*** Block opens ***
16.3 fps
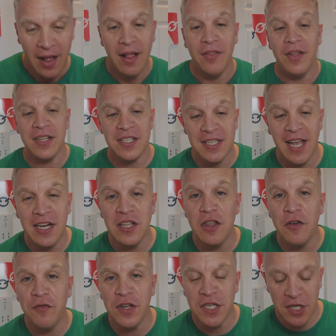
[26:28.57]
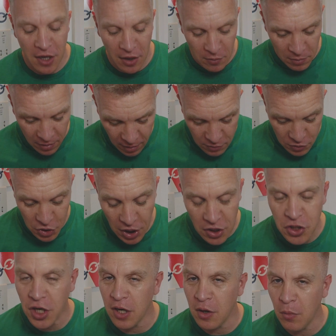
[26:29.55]
that's the end of the video. Shall I
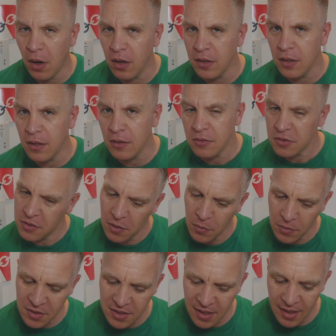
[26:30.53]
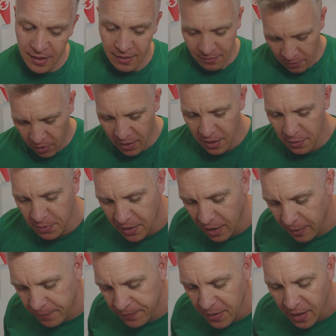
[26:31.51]
show you what I used? Do you want to see it? Right, here we
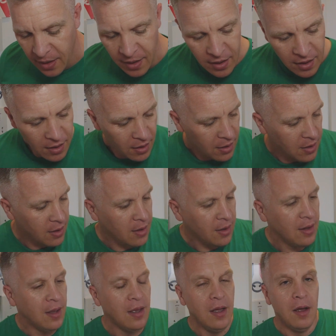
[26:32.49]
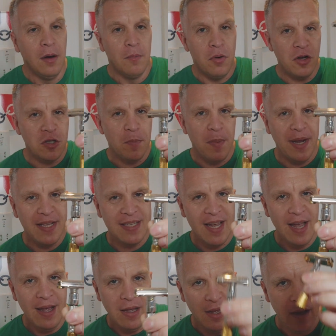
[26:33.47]
go. Prospector,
*** Block closes ***
Down to the last line, print the material exactly, but not its pictures.

__FINISHED EXERCISE__.
16.3 fps
[26:28.57]
[26:29.55]
that's the end of the video. Shall I
[26:30.53]
[26:31.51]
show you what I used? Do you want to see it? Right, here we
[26:32.49]
[26:33.47]
go. Prospector,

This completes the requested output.